[Stored items]
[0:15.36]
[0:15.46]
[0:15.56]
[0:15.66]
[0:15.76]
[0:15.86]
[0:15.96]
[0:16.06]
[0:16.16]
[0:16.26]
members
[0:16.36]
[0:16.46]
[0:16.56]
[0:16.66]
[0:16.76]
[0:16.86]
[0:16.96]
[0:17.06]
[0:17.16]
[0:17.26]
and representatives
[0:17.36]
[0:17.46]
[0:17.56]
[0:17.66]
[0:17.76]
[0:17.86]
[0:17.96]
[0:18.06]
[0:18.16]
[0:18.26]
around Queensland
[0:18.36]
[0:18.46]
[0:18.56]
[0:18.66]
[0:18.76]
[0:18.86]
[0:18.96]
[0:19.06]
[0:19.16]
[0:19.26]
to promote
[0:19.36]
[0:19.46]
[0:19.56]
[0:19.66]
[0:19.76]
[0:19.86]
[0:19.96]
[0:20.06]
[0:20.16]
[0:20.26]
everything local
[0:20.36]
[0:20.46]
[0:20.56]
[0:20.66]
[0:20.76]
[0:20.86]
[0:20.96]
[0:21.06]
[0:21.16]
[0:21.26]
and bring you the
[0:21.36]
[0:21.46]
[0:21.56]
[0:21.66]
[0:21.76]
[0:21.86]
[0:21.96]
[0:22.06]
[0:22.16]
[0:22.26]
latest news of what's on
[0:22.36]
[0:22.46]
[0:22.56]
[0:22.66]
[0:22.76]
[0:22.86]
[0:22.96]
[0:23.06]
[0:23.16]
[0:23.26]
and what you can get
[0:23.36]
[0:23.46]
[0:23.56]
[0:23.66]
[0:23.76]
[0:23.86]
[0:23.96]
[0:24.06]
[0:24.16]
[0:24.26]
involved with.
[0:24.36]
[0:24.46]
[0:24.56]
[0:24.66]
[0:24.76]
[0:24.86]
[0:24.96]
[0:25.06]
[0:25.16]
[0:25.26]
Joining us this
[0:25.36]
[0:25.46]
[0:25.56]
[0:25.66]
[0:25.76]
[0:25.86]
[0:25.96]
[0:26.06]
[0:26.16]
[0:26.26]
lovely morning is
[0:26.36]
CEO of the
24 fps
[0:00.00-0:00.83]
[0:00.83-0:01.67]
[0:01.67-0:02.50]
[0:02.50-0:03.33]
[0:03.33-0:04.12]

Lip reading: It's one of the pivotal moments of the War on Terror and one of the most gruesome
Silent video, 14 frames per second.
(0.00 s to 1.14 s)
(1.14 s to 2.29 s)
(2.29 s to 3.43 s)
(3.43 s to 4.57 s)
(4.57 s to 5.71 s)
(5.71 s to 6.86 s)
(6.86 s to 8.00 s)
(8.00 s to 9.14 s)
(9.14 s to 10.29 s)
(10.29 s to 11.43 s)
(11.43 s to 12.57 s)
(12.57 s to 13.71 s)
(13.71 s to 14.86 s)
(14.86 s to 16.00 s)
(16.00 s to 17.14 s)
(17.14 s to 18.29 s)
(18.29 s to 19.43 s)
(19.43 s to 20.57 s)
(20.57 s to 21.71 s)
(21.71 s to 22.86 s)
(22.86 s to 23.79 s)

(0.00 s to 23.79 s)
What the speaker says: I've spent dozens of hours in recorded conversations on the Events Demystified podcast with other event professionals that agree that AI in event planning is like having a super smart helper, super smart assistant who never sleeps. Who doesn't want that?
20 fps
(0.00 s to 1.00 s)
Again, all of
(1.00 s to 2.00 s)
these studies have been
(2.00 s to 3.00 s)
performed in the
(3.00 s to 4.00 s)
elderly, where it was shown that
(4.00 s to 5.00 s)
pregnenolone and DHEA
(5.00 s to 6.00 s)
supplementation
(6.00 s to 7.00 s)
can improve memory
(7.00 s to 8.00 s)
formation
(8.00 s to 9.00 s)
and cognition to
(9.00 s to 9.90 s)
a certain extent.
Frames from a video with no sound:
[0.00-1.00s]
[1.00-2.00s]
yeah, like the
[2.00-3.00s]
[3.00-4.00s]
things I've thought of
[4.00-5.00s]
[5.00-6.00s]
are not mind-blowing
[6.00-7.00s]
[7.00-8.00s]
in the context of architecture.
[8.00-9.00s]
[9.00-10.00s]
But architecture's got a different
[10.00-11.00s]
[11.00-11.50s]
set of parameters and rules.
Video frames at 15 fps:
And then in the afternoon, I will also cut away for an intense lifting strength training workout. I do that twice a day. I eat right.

## ASSIGNMENT
The entries above need to be repeated in full, exactly as written.

## ANSWER TO THIS TASK
[0:15.36]
[0:15.46]
[0:15.56]
[0:15.66]
[0:15.76]
[0:15.86]
[0:15.96]
[0:16.06]
[0:16.16]
[0:16.26]
members
[0:16.36]
[0:16.46]
[0:16.56]
[0:16.66]
[0:16.76]
[0:16.86]
[0:16.96]
[0:17.06]
[0:17.16]
[0:17.26]
and representatives
[0:17.36]
[0:17.46]
[0:17.56]
[0:17.66]
[0:17.76]
[0:17.86]
[0:17.96]
[0:18.06]
[0:18.16]
[0:18.26]
around Queensland
[0:18.36]
[0:18.46]
[0:18.56]
[0:18.66]
[0:18.76]
[0:18.86]
[0:18.96]
[0:19.06]
[0:19.16]
[0:19.26]
to promote
[0:19.36]
[0:19.46]
[0:19.56]
[0:19.66]
[0:19.76]
[0:19.86]
[0:19.96]
[0:20.06]
[0:20.16]
[0:20.26]
everything local
[0:20.36]
[0:20.46]
[0:20.56]
[0:20.66]
[0:20.76]
[0:20.86]
[0:20.96]
[0:21.06]
[0:21.16]
[0:21.26]
and bring you the
[0:21.36]
[0:21.46]
[0:21.56]
[0:21.66]
[0:21.76]
[0:21.86]
[0:21.96]
[0:22.06]
[0:22.16]
[0:22.26]
latest news of what's on
[0:22.36]
[0:22.46]
[0:22.56]
[0:22.66]
[0:22.76]
[0:22.86]
[0:22.96]
[0:23.06]
[0:23.16]
[0:23.26]
and what you can get
[0:23.36]
[0:23.46]
[0:23.56]
[0:23.66]
[0:23.76]
[0:23.86]
[0:23.96]
[0:24.06]
[0:24.16]
[0:24.26]
involved with.
[0:24.36]
[0:24.46]
[0:24.56]
[0:24.66]
[0:24.76]
[0:24.86]
[0:24.96]
[0:25.06]
[0:25.16]
[0:25.26]
Joining us this
[0:25.36]
[0:25.46]
[0:25.56]
[0:25.66]
[0:25.76]
[0:25.86]
[0:25.96]
[0:26.06]
[0:26.16]
[0:26.26]
lovely morning is
[0:26.36]
CEO of the
24 fps
[0:00.00-0:00.83]
[0:00.83-0:01.67]
[0:01.67-0:02.50]
[0:02.50-0:03.33]
[0:03.33-0:04.12]

Lip reading: It's one of the pivotal moments of the War on Terror and one of the most gruesome
Silent video, 14 frames per second.
(0.00 s to 1.14 s)
(1.14 s to 2.29 s)
(2.29 s to 3.43 s)
(3.43 s to 4.57 s)
(4.57 s to 5.71 s)
(5.71 s to 6.86 s)
(6.86 s to 8.00 s)
(8.00 s to 9.14 s)
(9.14 s to 10.29 s)
(10.29 s to 11.43 s)
(11.43 s to 12.57 s)
(12.57 s to 13.71 s)
(13.71 s to 14.86 s)
(14.86 s to 16.00 s)
(16.00 s to 17.14 s)
(17.14 s to 18.29 s)
(18.29 s to 19.43 s)
(19.43 s to 20.57 s)
(20.57 s to 21.71 s)
(21.71 s to 22.86 s)
(22.86 s to 23.79 s)

(0.00 s to 23.79 s)
What the speaker says: I've spent dozens of hours in recorded conversations on the Events Demystified podcast with other event professionals that agree that AI in event planning is like having a super smart helper, super smart assistant who never sleeps. Who doesn't want that?
20 fps
(0.00 s to 1.00 s)
Again, all of
(1.00 s to 2.00 s)
these studies have been
(2.00 s to 3.00 s)
performed in the
(3.00 s to 4.00 s)
elderly, where it was shown that
(4.00 s to 5.00 s)
pregnenolone and DHEA
(5.00 s to 6.00 s)
supplementation
(6.00 s to 7.00 s)
can improve memory
(7.00 s to 8.00 s)
formation
(8.00 s to 9.00 s)
and cognition to
(9.00 s to 9.90 s)
a certain extent.
Frames from a video with no sound:
[0.00-1.00s]
[1.00-2.00s]
yeah, like the
[2.00-3.00s]
[3.00-4.00s]
things I've thought of
[4.00-5.00s]
[5.00-6.00s]
are not mind-blowing
[6.00-7.00s]
[7.00-8.00s]
in the context of architecture.
[8.00-9.00s]
[9.00-10.00s]
But architecture's got a different
[10.00-11.00s]
[11.00-11.50s]
set of parameters and rules.
Video frames at 15 fps:
And then in the afternoon, I will also cut away for an intense lifting strength training workout. I do that twice a day. I eat right.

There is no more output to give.